Dataset excerpts Start Marker
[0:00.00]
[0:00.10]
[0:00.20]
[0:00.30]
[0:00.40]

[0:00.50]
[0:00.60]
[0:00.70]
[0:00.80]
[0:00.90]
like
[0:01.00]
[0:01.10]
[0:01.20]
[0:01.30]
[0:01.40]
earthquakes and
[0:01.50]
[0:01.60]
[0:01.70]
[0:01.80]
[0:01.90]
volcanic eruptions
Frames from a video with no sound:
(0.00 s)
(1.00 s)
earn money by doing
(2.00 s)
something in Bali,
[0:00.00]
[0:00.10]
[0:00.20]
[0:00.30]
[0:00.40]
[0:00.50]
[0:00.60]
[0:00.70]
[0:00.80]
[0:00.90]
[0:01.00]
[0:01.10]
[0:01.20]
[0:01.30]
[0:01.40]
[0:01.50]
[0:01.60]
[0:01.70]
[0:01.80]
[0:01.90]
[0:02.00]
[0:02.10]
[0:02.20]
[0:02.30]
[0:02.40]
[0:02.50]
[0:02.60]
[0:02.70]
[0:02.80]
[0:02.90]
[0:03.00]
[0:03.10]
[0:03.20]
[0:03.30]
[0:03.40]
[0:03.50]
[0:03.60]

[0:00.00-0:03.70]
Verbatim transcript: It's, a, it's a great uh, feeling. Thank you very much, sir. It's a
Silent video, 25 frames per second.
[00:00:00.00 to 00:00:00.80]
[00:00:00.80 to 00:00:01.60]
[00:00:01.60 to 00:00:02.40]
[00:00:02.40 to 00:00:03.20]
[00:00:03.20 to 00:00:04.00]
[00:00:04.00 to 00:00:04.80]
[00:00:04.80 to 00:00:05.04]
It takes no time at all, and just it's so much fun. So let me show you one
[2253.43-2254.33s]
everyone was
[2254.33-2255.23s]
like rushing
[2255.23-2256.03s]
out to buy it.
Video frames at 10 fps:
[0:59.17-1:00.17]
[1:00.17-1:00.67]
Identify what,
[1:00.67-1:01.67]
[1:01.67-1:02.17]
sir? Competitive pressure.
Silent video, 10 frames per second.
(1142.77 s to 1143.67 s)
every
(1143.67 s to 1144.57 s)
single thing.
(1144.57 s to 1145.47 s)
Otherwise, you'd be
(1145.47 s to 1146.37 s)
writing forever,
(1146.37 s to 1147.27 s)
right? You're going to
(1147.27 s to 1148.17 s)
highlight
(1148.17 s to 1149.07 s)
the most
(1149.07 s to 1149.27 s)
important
Dataset excerpts End Marker
Copy out every line of the listing that contains the string "Silent".

▸ **Result**
Silent video, 25 frames per second.
Silent video, 10 frames per second.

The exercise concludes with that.